Published: Sunday, February 23, 2014 at 09:25 AM.

Over the last few weeks we have gone over financial pratfalls common to everyone.  I didn’t know how to end this series so for the finale I came up with a financial tripwire smorgasbord.

See if any of these ring a bell. 

If you don’t realize most financial companies have a business predicated on exploiting the emotions and the lack of financial intelligence of its customers, then you have a problem. An advanced degree, an Ivy League education or acing the SATs matter little to investing success. The most important investing skill is control of your emotions. Investment plans don’t fail. Rather investors fail by either taking too much risk during fat years and/or bailing out during the doldrums.

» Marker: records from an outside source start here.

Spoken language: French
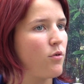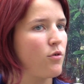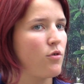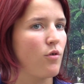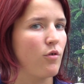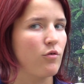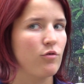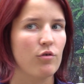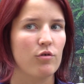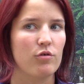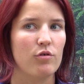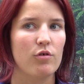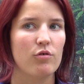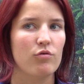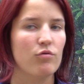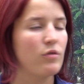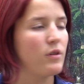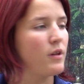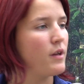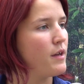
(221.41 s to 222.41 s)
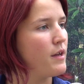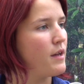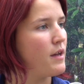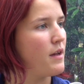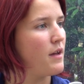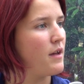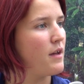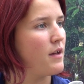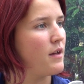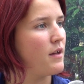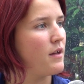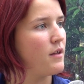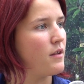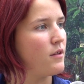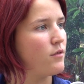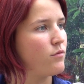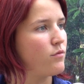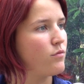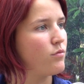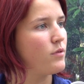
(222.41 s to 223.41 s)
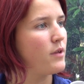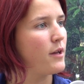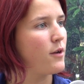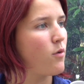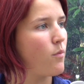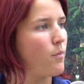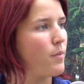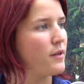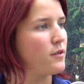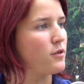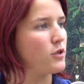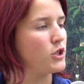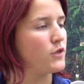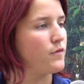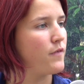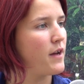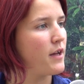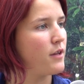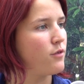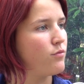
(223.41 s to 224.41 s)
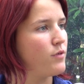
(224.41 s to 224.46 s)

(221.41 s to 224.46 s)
qu'entre temps toutes les toutes les compètes que je fais,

If you hear an investment pitched with any variation of “It’s different this time,” run like a scalded dog. Return is tied to risk and always will be. Back in the glory days of South Walton real estate (still pretty good), vast fortunes were made — need I say more?  In card games, if you don’t know who the mark is it’s probably you.

When expecting outsized returns, someone carries the risk, don’t find out the hard way the beast of burden was you. 

Lots of us are guilty of confirmation bias or only seeking information agreeing with our pre-existing ideas. You have to challenge yourself and sometimes you learn.

Here’s a personal case. For years I rang the claxon warning about the evils of variable annuities. At a conference I was astonished to see scheduled a presentation about the benefits of these loathsome creatures. When pigs fly, I thought, but I went along anyway. I left somewhat humbled.